CDC: Delta variant accounts for 83% of US cases | NewsNation

CDC: Delta variant accounts for 83% of US cases

WASHINGTON, DC – JULY 20: Rochelle Walensky, Director of the U.S. Centers for Disease Control and Prevention (CDC) testifies during a Senate Health, Education, Labor, and Pensions Committee hearing at the Dirksen Senate Office Building on July 20, 2021 in Washington, DC. The committee will hear testimony about the Biden administration’s ongoing plans to deal with the COVID-19 pandemic and Delta variant. (Photo by Stefani Reynolds-Pool/Getty Images)

NEW YORK (NewsNation Now) — Health officials say the delta variant of the coronavirus continues to surge and accounts for an estimated 83% of U.S. COVID-19 cases.

That’s a dramatic increase from the week of July 3, when the variant accounted for about 50% of genetically sequenced coronavirus cases.

“The best way to prevent the spread of COVID-19 variants is to prevent the spread of disease, and vaccination is the most powerful tool we have,” said Dr. Rochelle Walensky, director of the Centers for Disease Control and Prevention, during a U.S. Senate hearing Tuesday.

The delta variant is a mutated coronavirus that spreads more easily than other versions. It was first detected in India but now has been identified around the world.

While most people getting infected are unvaccinated, a small percentage of fully vaccinated individuals are catching the delta variant of coronavirus.

An aide to House Speaker Nancy Pelosi and a White House official tested positive for COVID-19 Tuesday. They were attending a meeting with members of the Texas House Democratic delegation, which has had at least five members test positive for coronavirus.

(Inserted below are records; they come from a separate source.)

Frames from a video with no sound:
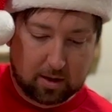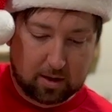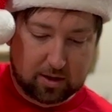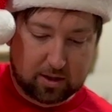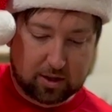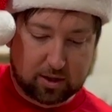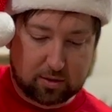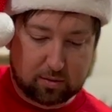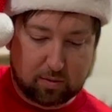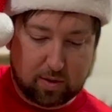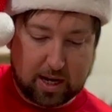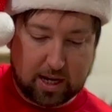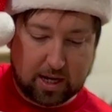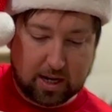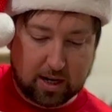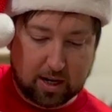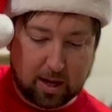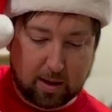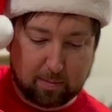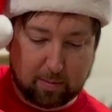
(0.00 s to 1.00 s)
Sweeten
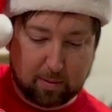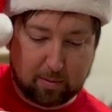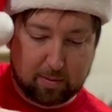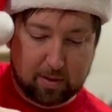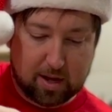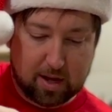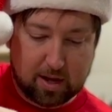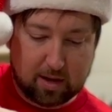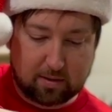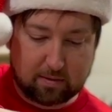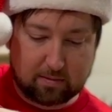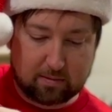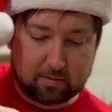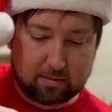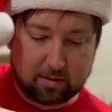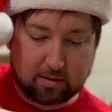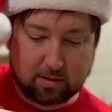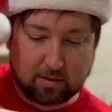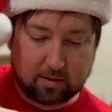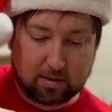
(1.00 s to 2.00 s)
it up a bit.
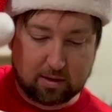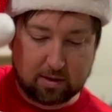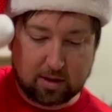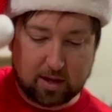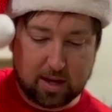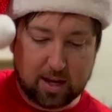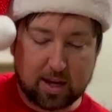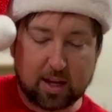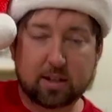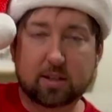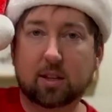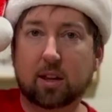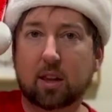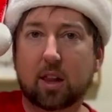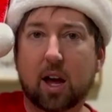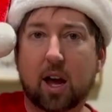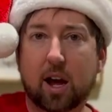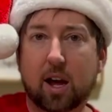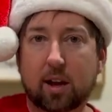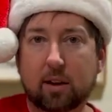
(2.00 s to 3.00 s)
That's a
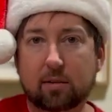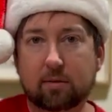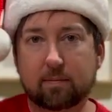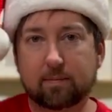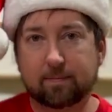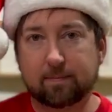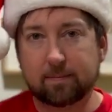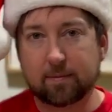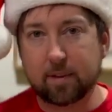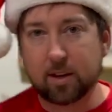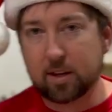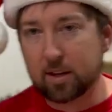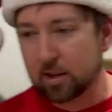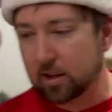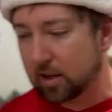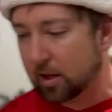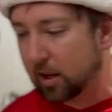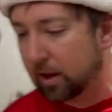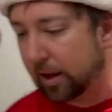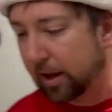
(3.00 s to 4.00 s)
lot.
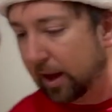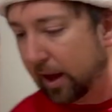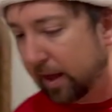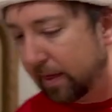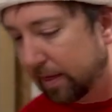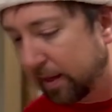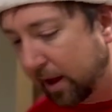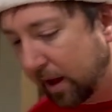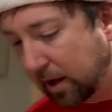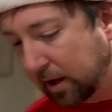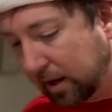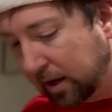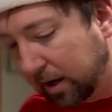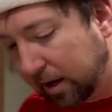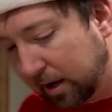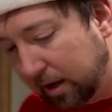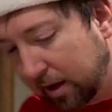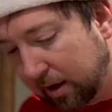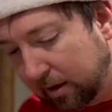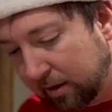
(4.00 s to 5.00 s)
And then
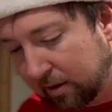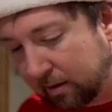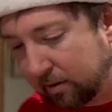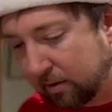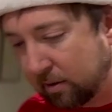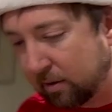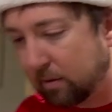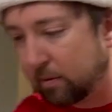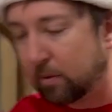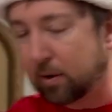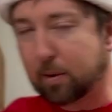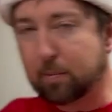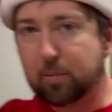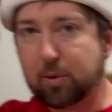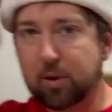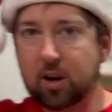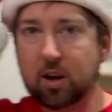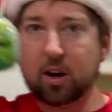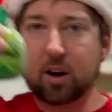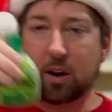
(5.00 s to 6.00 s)
we're gonna
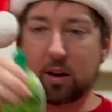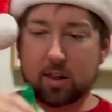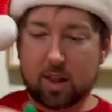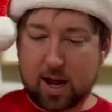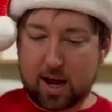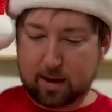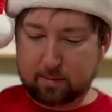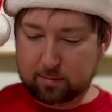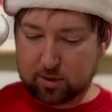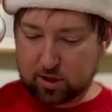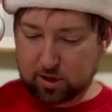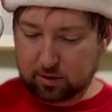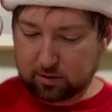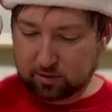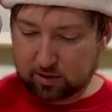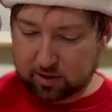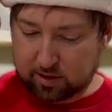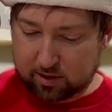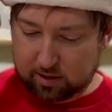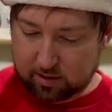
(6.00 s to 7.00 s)
put in our lime
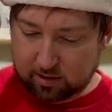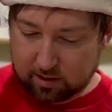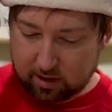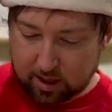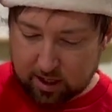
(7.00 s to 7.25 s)
juice.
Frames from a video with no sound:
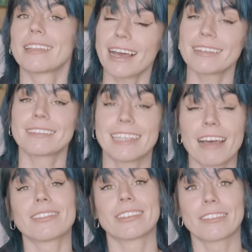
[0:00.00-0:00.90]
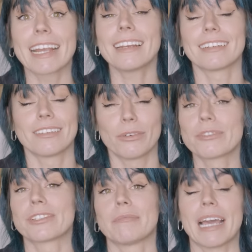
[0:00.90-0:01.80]
That sounds great and
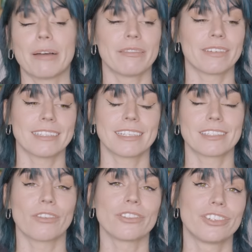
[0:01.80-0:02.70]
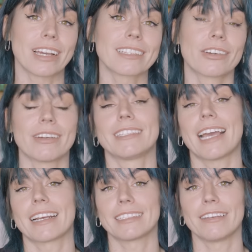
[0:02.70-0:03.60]
awesome. However, this is not just going
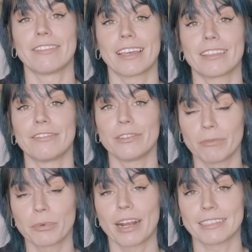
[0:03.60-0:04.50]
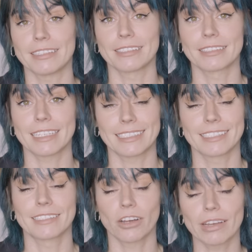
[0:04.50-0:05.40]
to actually affect the fuel prices.
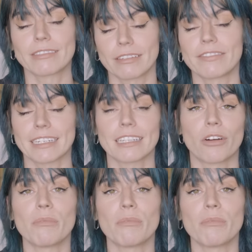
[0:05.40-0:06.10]
It's going to affect a lot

Also at the hearing Dr. Anthony Fauci, the nation’s top infectious disease expert, angrily confronted Kentucky GOP Sen. Rand Paul, rejecting Paul’s insinuation that the U.S. helped fund research at a Chinese lab that could have sparked the COVID-19 outbreak.

Paul suggested that Fauci had lied before Congress when in May he denied that the National Institutes of Health funded so-called “gain of function” research — the practice of enhancing a virus in a lab to study its potential impact in the real world — at a Wuhan virology lab. U.S. intelligence agencies are currently exploring theories that an accidental leak from that lab could have led to the global pandemic.

The Associated Press contributed to this report.